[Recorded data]
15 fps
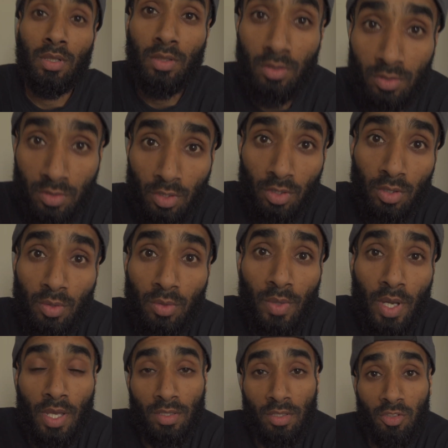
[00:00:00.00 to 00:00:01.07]
So
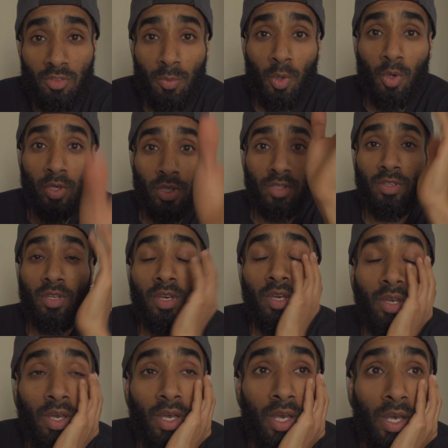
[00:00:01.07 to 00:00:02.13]
at this point,
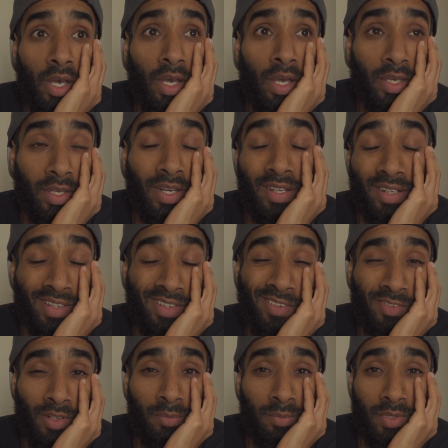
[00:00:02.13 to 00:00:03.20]
uh, I kind of
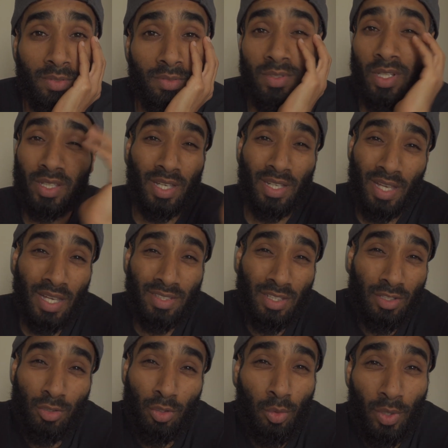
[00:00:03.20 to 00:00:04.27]
gave up. Like I, I
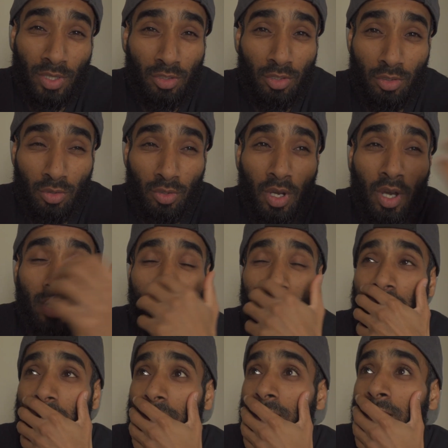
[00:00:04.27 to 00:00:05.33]
didn't know what to do
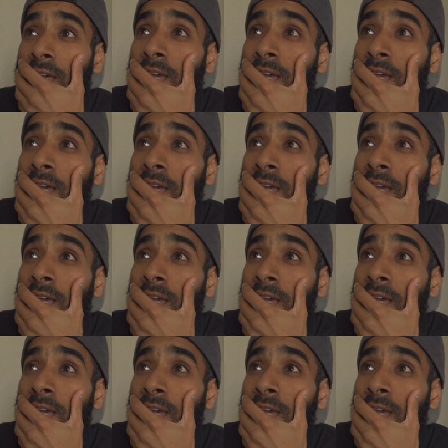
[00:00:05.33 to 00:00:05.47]
honestly.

**About this task:** Set down the entries above exactly, and keep every picture out of your copy.

**Written response:**
15 fps
[00:00:00.00 to 00:00:01.07]
So
[00:00:01.07 to 00:00:02.13]
at this point,
[00:00:02.13 to 00:00:03.20]
uh, I kind of
[00:00:03.20 to 00:00:04.27]
gave up. Like I, I
[00:00:04.27 to 00:00:05.33]
didn't know what to do
[00:00:05.33 to 00:00:05.47]
honestly.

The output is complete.